Why “Engage and let go”? Well, to be sure, the digital transformation should bring innovation much higher in the leadership agenda. It can be argued that the focus on innovation should be as important as the focus on efficiency that has been every organization’s overarching goal for the past century.

It is why, Learning and Development programs should aim at engaging managers to be the main drivers in the digital transformation, and making them responsible for developing the skills and abilities that are demanded by the particular digital context of their organization. Engaging first, to make managers responsible for their own and the organization’s evolution; letting go then, an even more important step for Learning and Development programs, that should carefully listen to and monitor to managers as they learn and evolve, in order to identify next practices and skills with which to craft their own programs.

Engage and let go, or Open Learning and Development with a beta mentality.

The need to “Make everyone a CIO” is probably more obvious as digital technologies continue their invasion of the organization’s operations. The not-so-obvious aspect is how to reach this goal. We propose a number of easy steps to get you started on this :

a) Focus basic and entre-level training activities on developing common ways of working (a “collaborative way”, as it were). The following topics could help to start a curriculum:
  • Using the technology (learning to collaborate through social technologies and with digital technologies);
  • Managing collaboration (learning to manage the collaboration of one’s team taking advantage of these technologies’ features);
  • Framing collaboration (real-time design of collaboration spaces, like virtual communities, circles of workspaces, as explained in “From Push to Pull” from John Hagel and John Seely Brown)

b) Develop a “slow learning” university that focuses on developing an awareness of the larger digital context of your organization for all managers. This university should include courses on topics such as:
  • Identifying and learning the main technological trends impacting one’s industry, in the context of the competitive dynamics in the new digital world: cloud, consumerisation, socialisation, automatisation, …
  • Understanding the impact of these digital technologies on one’s industry, at all levels, both internally and externally;
  • Understanding the competitive dynamics of the software industry and how it impacts current and future development of applications within one’s industry;
  • Understanding new governance and decision-making practices that take advantage of social technologies features;

c) Finally, develop a pipeline for development opportunities that focuses on IT projects (developing a social website, upgrading IT infrastructure, building a mobile application, …), and in which IT managers and business managers collaborate to learn from each other.

This is just a beginning, but it should help you start moving your best talent in the right direction.
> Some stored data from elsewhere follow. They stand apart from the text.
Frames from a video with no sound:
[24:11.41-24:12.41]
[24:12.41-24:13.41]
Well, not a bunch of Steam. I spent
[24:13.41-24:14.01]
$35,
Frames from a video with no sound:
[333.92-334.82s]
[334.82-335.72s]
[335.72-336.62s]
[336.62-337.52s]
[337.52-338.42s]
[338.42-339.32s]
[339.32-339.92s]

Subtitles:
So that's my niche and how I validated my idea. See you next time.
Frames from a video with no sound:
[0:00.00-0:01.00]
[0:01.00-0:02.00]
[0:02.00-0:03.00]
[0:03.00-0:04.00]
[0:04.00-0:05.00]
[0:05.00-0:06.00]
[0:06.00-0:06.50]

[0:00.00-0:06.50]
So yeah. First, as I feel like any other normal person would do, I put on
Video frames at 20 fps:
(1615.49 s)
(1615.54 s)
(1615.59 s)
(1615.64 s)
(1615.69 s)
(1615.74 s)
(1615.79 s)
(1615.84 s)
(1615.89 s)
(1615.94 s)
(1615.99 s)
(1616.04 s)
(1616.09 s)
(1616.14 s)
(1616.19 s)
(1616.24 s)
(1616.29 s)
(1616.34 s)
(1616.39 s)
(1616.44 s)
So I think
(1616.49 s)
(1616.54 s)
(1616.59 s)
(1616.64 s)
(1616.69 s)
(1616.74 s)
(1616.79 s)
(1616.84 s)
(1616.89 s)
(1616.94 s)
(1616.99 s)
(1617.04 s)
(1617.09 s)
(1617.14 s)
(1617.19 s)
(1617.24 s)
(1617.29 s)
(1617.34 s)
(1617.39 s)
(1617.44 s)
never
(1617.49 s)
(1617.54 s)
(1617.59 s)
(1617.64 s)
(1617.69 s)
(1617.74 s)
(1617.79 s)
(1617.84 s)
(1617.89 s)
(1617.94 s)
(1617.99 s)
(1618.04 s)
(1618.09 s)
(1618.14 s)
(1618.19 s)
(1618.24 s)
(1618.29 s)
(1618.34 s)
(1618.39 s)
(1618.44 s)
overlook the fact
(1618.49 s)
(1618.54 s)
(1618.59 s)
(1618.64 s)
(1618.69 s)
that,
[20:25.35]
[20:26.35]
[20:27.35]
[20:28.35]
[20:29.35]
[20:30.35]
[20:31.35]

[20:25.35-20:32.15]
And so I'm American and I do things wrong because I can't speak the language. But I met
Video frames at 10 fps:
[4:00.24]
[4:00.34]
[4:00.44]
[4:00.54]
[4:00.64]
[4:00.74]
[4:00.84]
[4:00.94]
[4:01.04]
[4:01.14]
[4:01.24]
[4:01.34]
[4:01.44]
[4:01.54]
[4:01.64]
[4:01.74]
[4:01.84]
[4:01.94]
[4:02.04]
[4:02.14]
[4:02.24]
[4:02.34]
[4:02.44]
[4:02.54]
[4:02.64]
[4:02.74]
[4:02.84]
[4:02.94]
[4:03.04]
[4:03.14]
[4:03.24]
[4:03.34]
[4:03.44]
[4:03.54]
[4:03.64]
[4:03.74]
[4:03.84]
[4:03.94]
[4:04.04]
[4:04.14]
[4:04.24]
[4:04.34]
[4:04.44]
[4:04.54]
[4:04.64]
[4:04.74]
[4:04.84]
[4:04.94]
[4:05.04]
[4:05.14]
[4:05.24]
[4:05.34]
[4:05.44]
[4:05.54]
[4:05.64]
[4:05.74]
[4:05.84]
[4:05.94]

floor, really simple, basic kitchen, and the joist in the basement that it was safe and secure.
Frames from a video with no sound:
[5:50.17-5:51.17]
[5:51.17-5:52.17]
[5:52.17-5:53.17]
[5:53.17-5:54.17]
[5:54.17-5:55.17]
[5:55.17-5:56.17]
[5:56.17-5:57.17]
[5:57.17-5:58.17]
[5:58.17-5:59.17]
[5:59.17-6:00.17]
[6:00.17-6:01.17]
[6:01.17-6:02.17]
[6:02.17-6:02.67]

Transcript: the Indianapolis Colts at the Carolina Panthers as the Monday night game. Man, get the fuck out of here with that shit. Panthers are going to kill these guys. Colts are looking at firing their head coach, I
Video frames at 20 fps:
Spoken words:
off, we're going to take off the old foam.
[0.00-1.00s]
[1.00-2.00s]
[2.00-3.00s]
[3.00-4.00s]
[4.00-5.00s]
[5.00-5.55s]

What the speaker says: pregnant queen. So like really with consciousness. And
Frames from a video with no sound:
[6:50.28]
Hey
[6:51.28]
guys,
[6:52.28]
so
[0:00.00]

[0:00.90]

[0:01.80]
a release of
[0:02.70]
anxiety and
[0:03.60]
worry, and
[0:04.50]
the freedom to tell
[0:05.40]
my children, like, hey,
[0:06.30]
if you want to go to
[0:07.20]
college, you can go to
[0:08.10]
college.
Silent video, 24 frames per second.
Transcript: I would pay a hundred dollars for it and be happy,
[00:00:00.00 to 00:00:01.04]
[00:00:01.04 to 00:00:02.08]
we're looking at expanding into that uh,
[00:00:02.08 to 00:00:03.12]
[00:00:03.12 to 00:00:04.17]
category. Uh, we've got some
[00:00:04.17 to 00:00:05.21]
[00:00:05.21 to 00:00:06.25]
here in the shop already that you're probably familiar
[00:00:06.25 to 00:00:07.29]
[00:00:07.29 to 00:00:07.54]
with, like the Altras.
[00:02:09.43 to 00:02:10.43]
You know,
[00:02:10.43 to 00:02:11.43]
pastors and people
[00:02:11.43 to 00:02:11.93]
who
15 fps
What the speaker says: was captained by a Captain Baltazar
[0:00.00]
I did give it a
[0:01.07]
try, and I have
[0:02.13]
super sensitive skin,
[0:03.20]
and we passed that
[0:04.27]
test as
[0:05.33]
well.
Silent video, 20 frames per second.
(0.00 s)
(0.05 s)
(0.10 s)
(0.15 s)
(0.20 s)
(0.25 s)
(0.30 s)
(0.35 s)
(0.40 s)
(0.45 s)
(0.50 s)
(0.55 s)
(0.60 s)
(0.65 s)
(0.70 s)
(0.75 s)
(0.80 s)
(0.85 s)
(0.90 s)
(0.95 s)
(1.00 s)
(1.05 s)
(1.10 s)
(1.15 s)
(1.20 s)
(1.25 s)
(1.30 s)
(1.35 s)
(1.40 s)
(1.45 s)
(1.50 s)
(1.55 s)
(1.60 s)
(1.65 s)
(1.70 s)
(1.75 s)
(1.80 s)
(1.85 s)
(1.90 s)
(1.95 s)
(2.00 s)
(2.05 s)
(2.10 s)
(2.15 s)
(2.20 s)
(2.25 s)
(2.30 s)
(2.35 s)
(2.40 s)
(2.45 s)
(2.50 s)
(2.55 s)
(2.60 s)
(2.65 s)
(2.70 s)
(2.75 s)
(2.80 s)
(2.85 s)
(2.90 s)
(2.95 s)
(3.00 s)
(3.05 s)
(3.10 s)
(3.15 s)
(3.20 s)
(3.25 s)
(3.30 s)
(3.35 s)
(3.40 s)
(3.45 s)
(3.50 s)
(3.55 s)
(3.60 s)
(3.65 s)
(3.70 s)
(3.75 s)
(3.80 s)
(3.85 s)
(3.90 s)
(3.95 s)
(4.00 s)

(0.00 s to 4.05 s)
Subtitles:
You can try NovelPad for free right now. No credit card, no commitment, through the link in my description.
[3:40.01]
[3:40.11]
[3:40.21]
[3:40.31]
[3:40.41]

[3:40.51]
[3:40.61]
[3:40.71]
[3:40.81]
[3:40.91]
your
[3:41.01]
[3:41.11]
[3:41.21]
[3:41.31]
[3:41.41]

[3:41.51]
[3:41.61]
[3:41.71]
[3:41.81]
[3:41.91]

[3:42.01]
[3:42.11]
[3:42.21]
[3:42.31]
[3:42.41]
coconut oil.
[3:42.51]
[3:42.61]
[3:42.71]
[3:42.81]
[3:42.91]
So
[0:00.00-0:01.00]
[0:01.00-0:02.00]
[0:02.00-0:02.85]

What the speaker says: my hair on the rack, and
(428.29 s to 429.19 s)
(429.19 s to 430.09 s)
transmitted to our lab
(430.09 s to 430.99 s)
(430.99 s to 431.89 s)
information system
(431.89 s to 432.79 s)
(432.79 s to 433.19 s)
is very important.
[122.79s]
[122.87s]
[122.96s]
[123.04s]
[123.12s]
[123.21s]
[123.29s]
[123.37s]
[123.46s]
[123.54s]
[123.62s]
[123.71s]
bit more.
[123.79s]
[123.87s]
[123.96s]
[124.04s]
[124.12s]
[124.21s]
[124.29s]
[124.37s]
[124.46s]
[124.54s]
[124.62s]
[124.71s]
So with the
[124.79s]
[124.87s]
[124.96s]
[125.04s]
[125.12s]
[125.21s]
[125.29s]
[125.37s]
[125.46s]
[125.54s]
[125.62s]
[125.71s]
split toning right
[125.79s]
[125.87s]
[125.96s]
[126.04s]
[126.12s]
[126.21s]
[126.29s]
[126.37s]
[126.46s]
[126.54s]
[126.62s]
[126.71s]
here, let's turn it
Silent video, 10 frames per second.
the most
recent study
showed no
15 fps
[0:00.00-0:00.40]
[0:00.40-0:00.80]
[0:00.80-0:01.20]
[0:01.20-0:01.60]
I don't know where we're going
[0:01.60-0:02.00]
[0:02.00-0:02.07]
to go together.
I would like to conclude on these thoughts on managing the digital corporation with a last idea on management dashboards. Social technologies have just begun their integration with other digital technologies, both new applications and legacy systems. This trend should continue in the years to come, if you follow the strategic moves of such giants as Microsoft or SAP.
There’s a fair chance that these players are looking at their own breed of social technologies as their Trojan Horse inside your IT operations. To be sure, social technologies will soon gain center stage in the Employee-experience of your organization and therefore become a key asset for development and retention purposes.

Corporations moving towards mastery of their digital strategy should think of social technologies as the opportunity to build a collective dashboard for their digital enterprise, a dashboard not for command and control purposes but for collective decision-making. You could imagine a fractal dashboard in which every employee would have access to all the data, assets, knowledge, applications and people of the corporation depending on his context.

And there’s no science-fiction here: Isn’t Google already building such a personal dashboard in the consumer space?